Tag Archive | cusine

The History and Geography of Food-II

In the last post I had written about the connection of geographical location and food. In this post lets see the history.

Contrary to beliefs, cooking does take a lot of planning especially in the olden days when there were no cold storages, transportation was not good and so women had to plan ahead especially for the monsoon times.

The monsoon especially in the coastal areas of Konkan regions are long and wet. As i mentioned earlier, there were no cold storages and neither was good transportation available to transport vegetables. Fishing would also be off-limits. And so the preparations would start from the summer itself. Onion and garlic would be bought in bulk and hung in bunches in the pantry. Ashgourds would also be stored similarly. Rice and all types of grain/ lentils would be bought aired and stored.

March would arrive with its tender mangoes and the pickle making season. Before that the redchillies too would be bought dried and stored. The fish eaters would dry fish.

If I am not wrong at the same time the cashews would also ripen and would be dried. In a konkani household some cashews are husked and some are not. The unhusked ones called as ‘bibbe’are used for making certain delicacies especially to make stir fry with Ivygourd (gherkins/tendli/kundru). This is a highly desired dish especially during festivals.

After this part was over, then it was the season of making papad and vadis (odis) would arrive. On an average there would be about 10-12 varieties of papads that would be made. Some bland, some spicy, some sweet. You may ask why such variety? For a joint family so much was needed especially when no vegetables were available. SO a staple diet in the monsoon were rice, dal, pickles and any of these papads. These papads would be either deep fried in oil or just plain roasted on fire.

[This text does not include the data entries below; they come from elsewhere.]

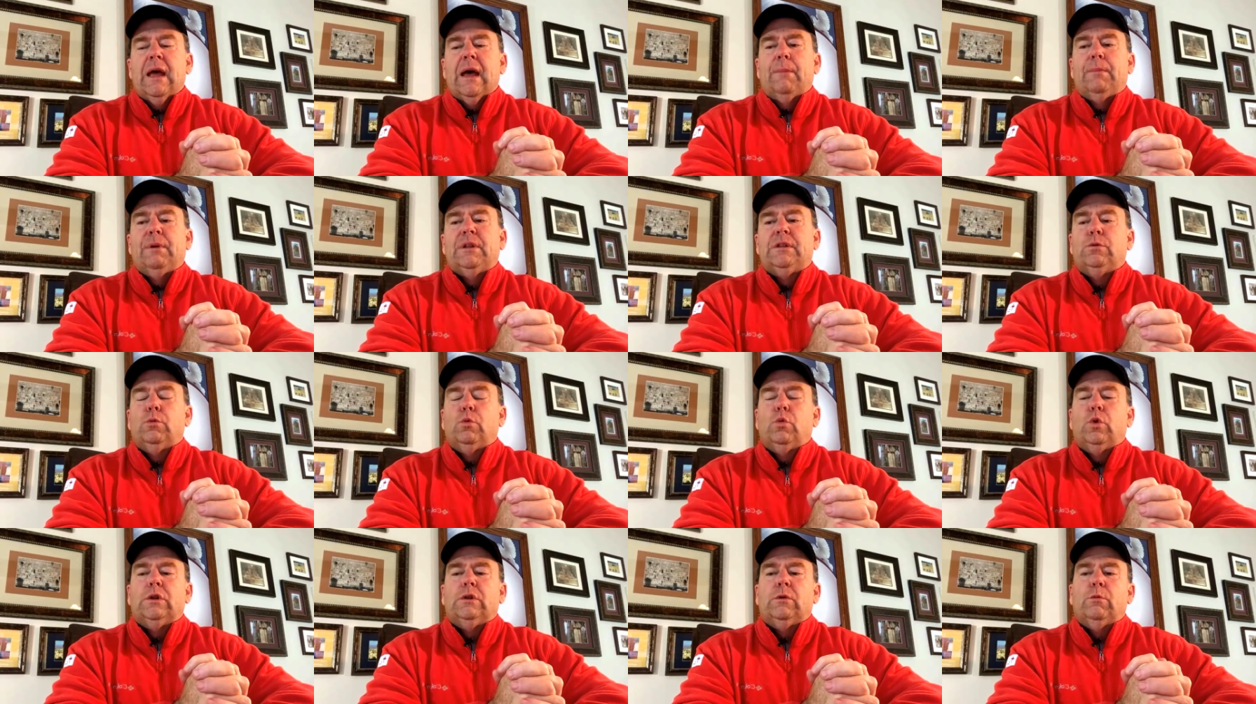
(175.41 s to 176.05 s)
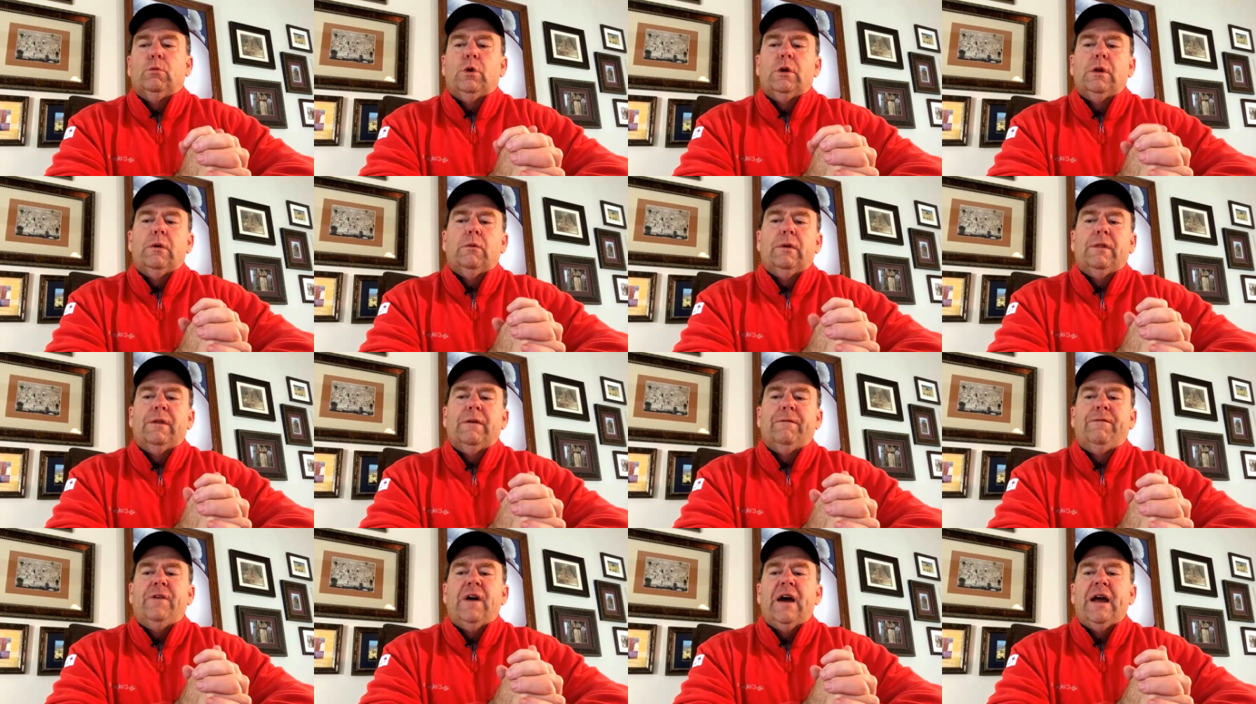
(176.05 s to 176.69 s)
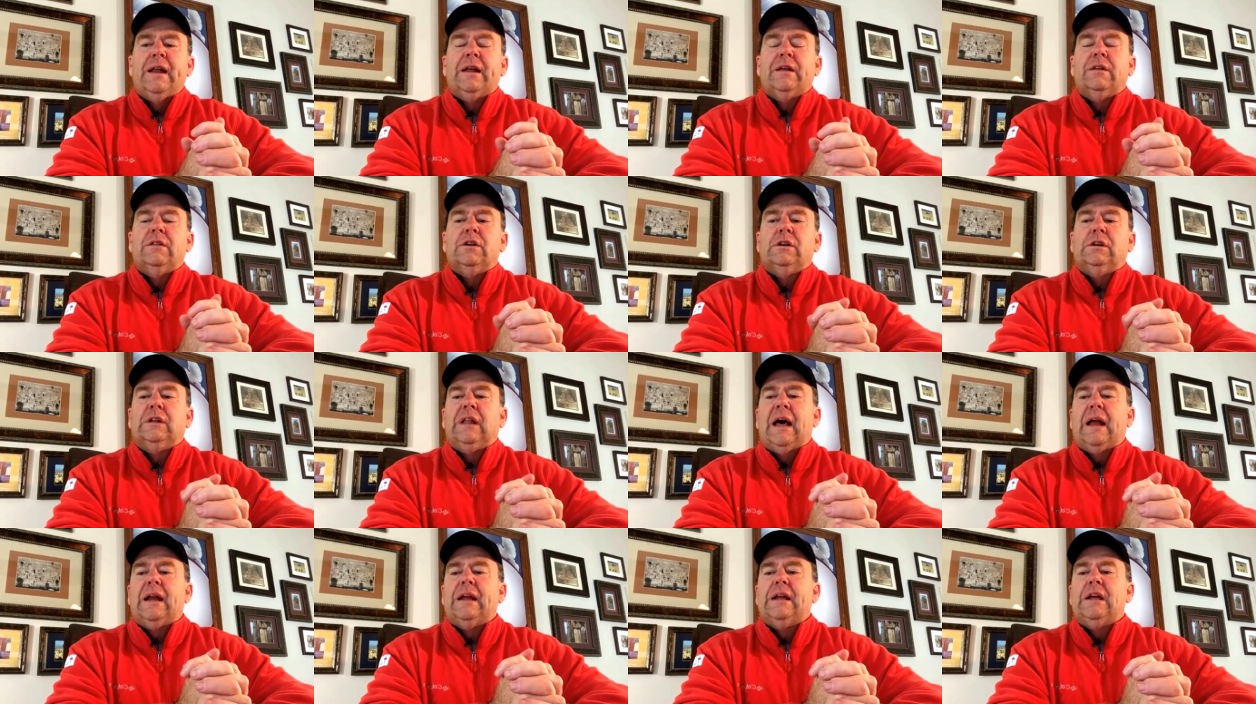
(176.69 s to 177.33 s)
But what, what, what, they're finding, there are
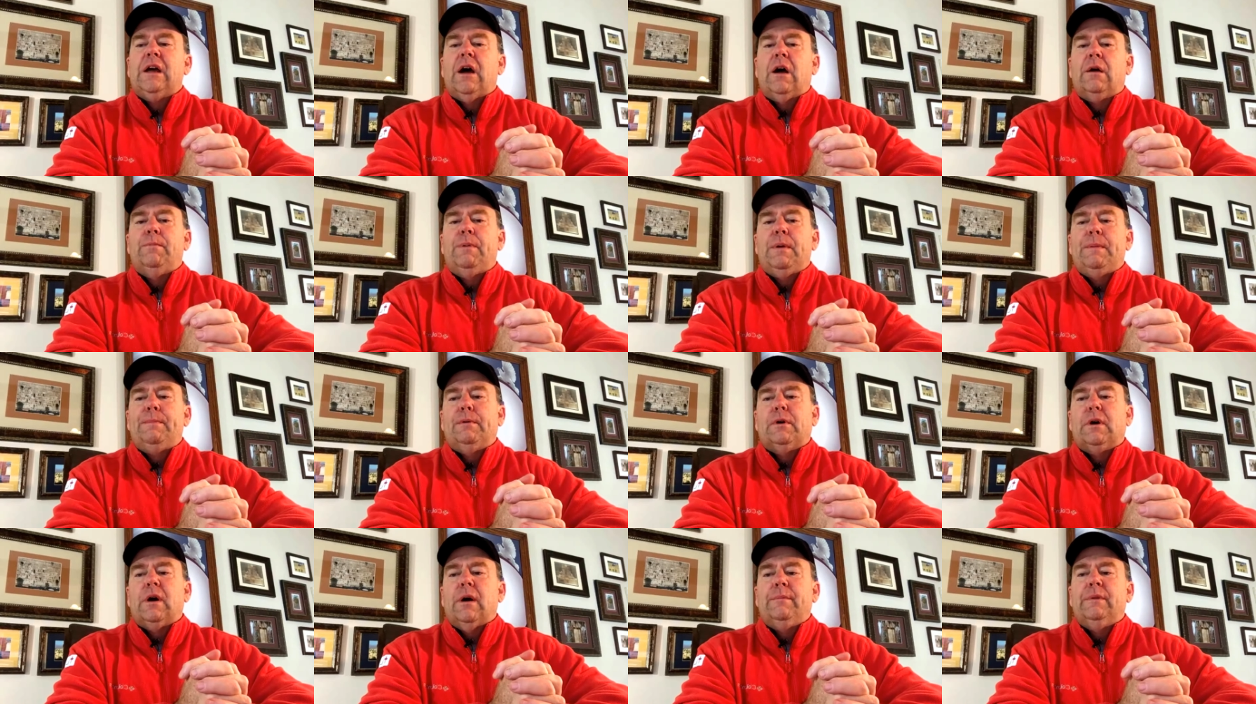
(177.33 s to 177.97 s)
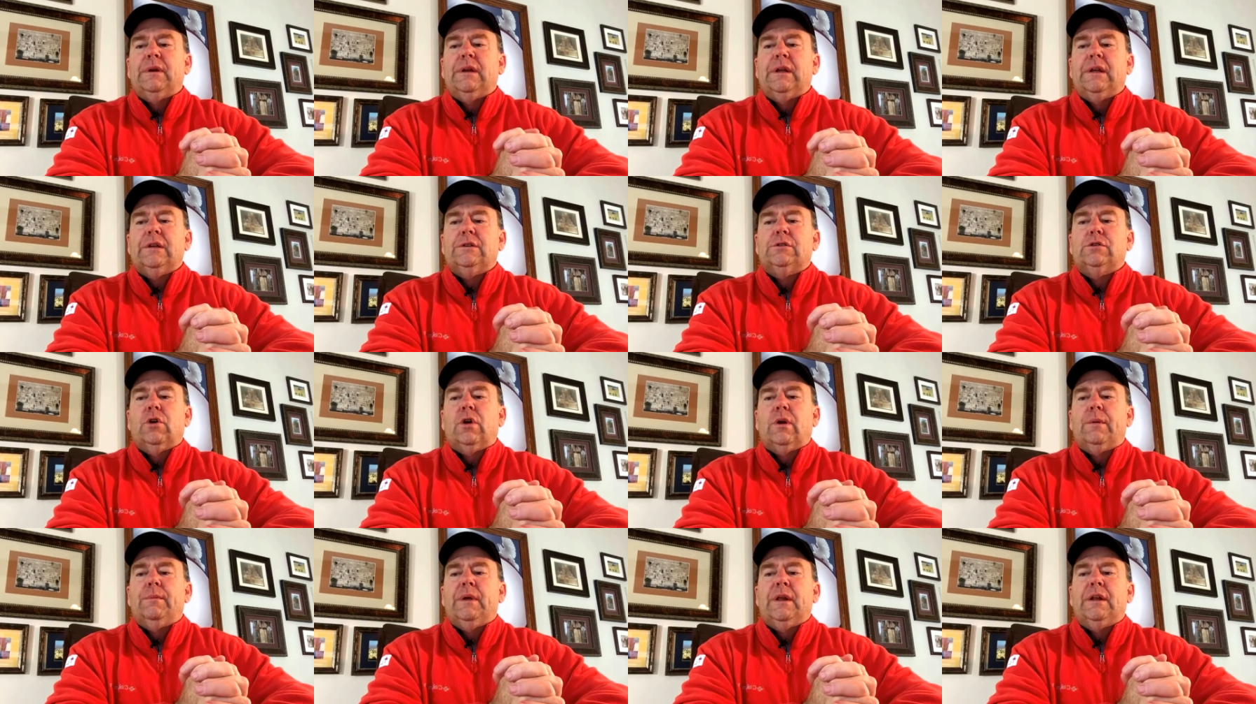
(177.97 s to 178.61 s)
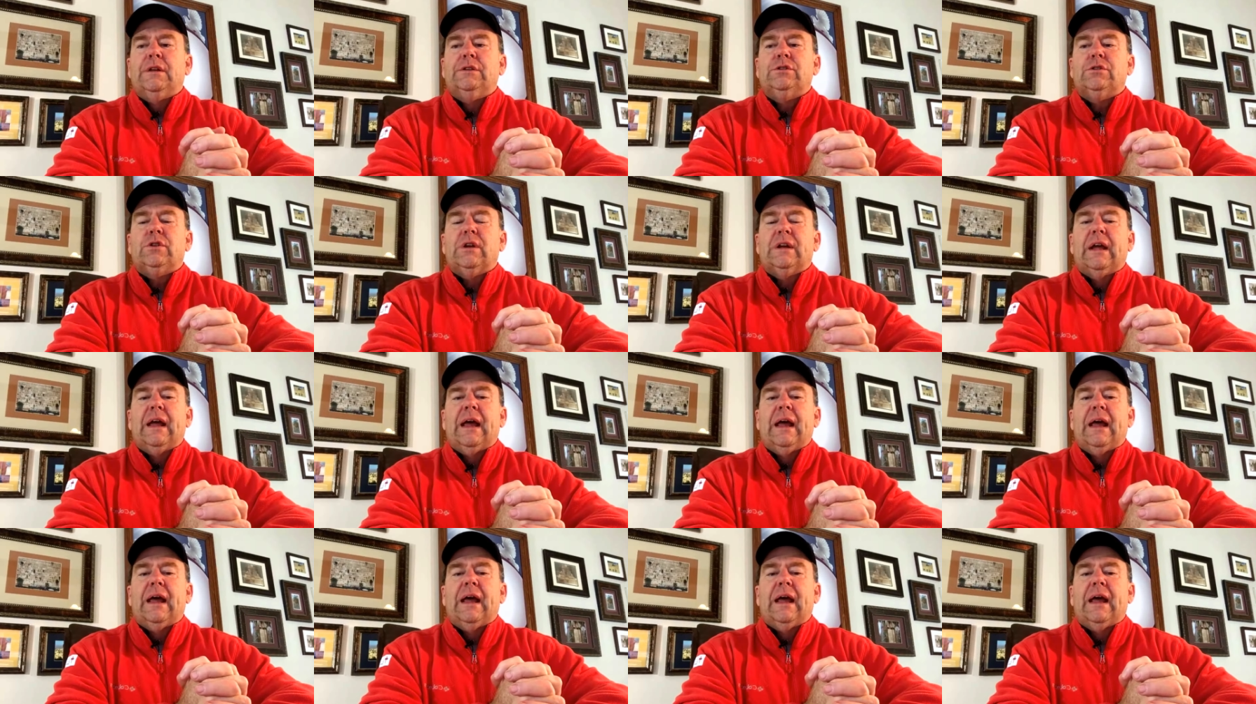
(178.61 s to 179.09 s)
a lot of young people coming to His Glory Ministry,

You might wonder that the women of those times were burdened with work. Yes they were but then it was team work. They were helped in the grinding (on big grinding stones) by the men. The younger generation would look after running of the household, looking after the kids etc and the older generation with all these chores.

The rolling out of these papads would be done by all the women of the neighbourhood akin to pasta making in Italy. Usually the days of the week were fixed for these rolling out. Like rolling in House A on Monday, in House B on Tuesday and so on. The chores would thus be reduced and also the women would enjoy exchanging ‘news’ joking, singing etc. It used to be the time to connect.

And thus would start the monsoon season.

I have concentrated on relating what used to happen in the monsoon season in the Konkan area as that is what I have witnessed. I had a wonderful type reminiscing and narrating these activities, hope you had a nice time reading it.

History and Geography of food

I love eating. But mind you the food should be Indian and vegetarian.

No, it does not mean that I do not like My Pizzas and Pastas, I do. But I am much more comfortable eating Indian food.

Ever wondered why the same vegetables are cooked in different styles in our country.

Growing up I remember my Bengali neighbour cooking food in mustard oil and us cringing our nose in disgust. The smell of mustard oil is so strong. But the chorchoris, the gobhi fry were so tasty that Till date I like my gobhi fried in mustard oil only (provided that it is cooked by someone else in some other home 🙂 ).

Us being Mangaloreans love food cooked in coconut oil but in those days in Bhilai (that’s where we were in those days) coconut oil used to be very scarce and so was reserved to cooking for festival days. And those days the neighbours would cringe.

Our food is so very related to our location culture isn’t it. Most parts of North India use Mustard oil as a cooking medium because of its abundance there. Karnataka, Kerala uses Coconut and coconut oil in abundance because of its abundance there. Maharashtra and Andhra uses groundnut oil for similar reasons. Of course nowadays it is usually Sunflower/ Canola oil in most households for its health benefits.

In our home rice was the staple diet being a Konkani home. Rice in the form of dosas in the morning (and of course Coconut chutney), rice in the noon and night. But because I was born in the North I have this love for wheat too. I often wonder why it was so, was it because the five elements of Bhilai unleashed this love for wheat or was it because apart from rice, rotis too were a constant in our homes.

And then there are the sweets, I love the basundi of Maharashtra, the khajas of AP, the rasmalai of Bengal and of course the payasams down south made with rice, jaggery and coconut milk. Again it is to be noted that the sweets of the north will be milk based made with sugar and those of the south will have coconut in some form and will have jaggery. Usually that is. It is not that in the North there are no sweets made with jaggery and South Indians do make sweets with sugar.

But all said and done, food has a history no doubt but the fact remains that food cooked even with the most basic ingredients will taste heavenly if made with love.